◆ What you need to do ◆
From the line holding "Silent video, 15 frames per second." through the line holding "What the speaker" below, write out every line exactly; include both of those lines and drop the pictures.

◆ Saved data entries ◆
☆ ☆ ☆ ☆ ☆ ☆ ☆
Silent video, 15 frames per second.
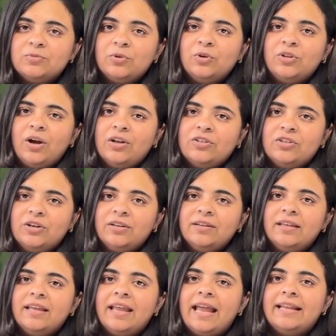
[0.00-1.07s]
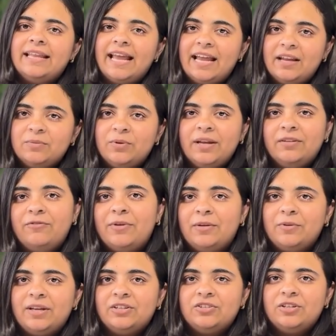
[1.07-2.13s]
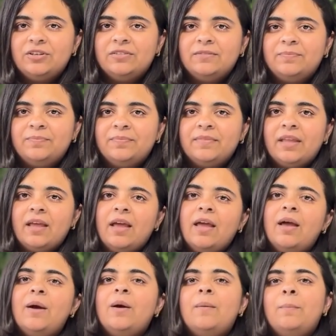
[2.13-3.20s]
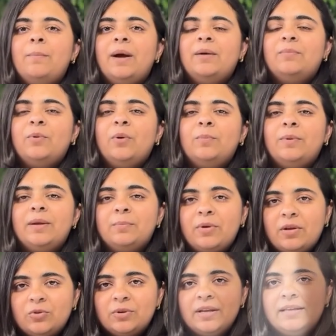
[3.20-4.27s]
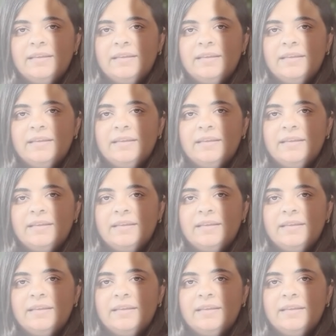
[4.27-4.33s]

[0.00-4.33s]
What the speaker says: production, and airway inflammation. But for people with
☆ ☆ ☆ ☆ ☆ ☆ ☆
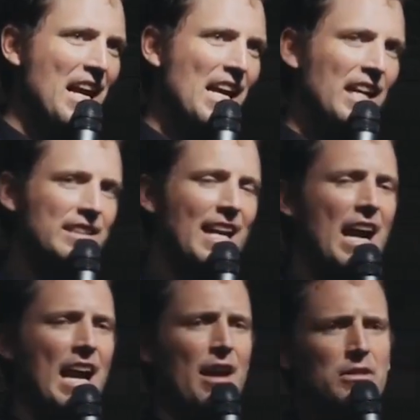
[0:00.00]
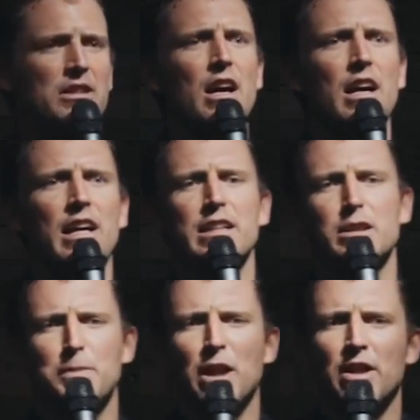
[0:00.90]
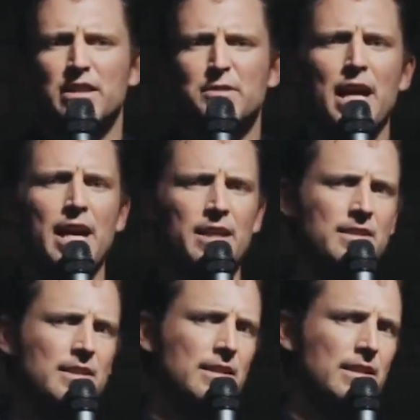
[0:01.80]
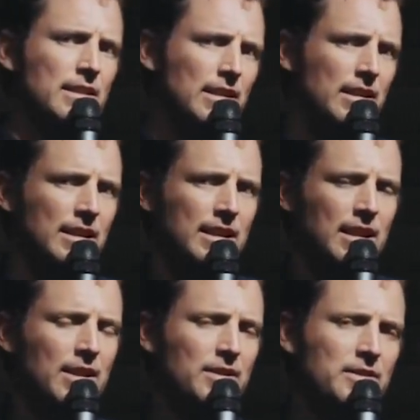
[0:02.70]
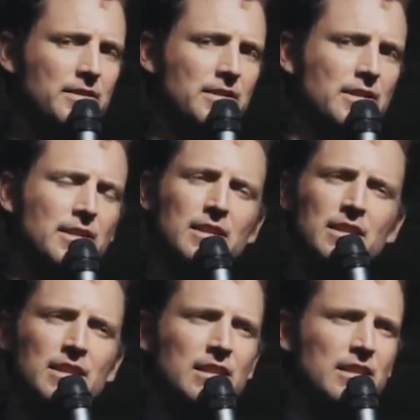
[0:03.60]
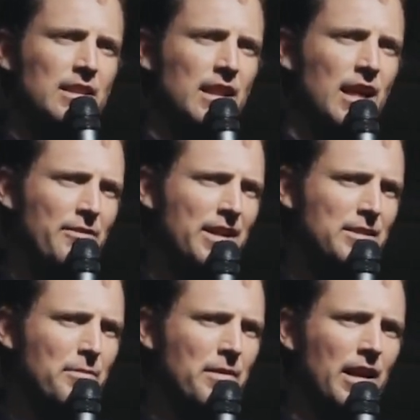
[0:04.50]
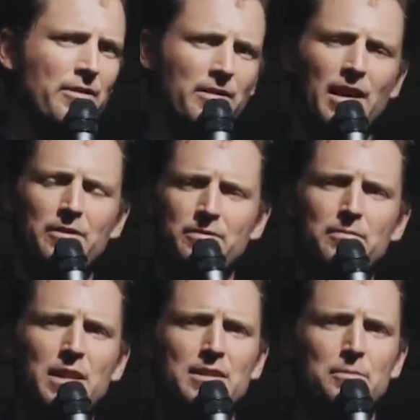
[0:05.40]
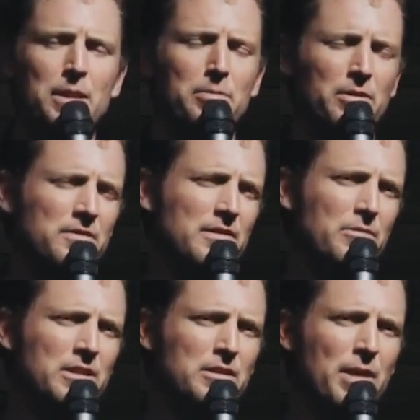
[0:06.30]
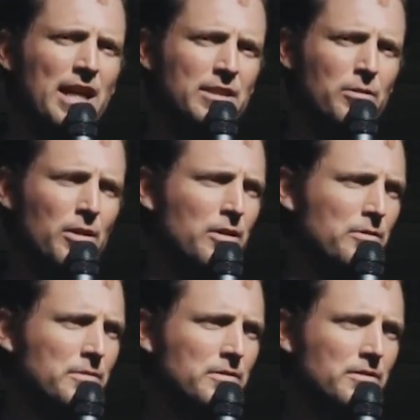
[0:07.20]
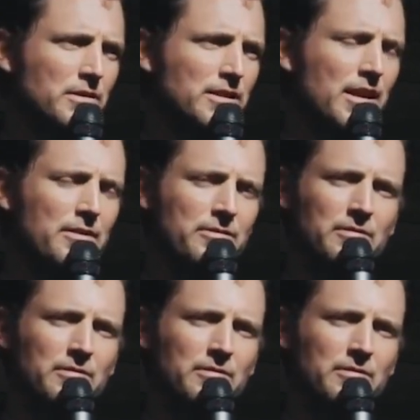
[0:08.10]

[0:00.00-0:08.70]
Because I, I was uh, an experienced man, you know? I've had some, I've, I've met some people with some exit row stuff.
☆ ☆ ☆ ☆ ☆ ☆ ☆
◆ Exercise solution ◆
Silent video, 15 frames per second.
[0.00-1.07s]
[1.07-2.13s]
[2.13-3.20s]
[3.20-4.27s]
[4.27-4.33s]

[0.00-4.33s]
What the speaker says: production, and airway inflammation. But for people with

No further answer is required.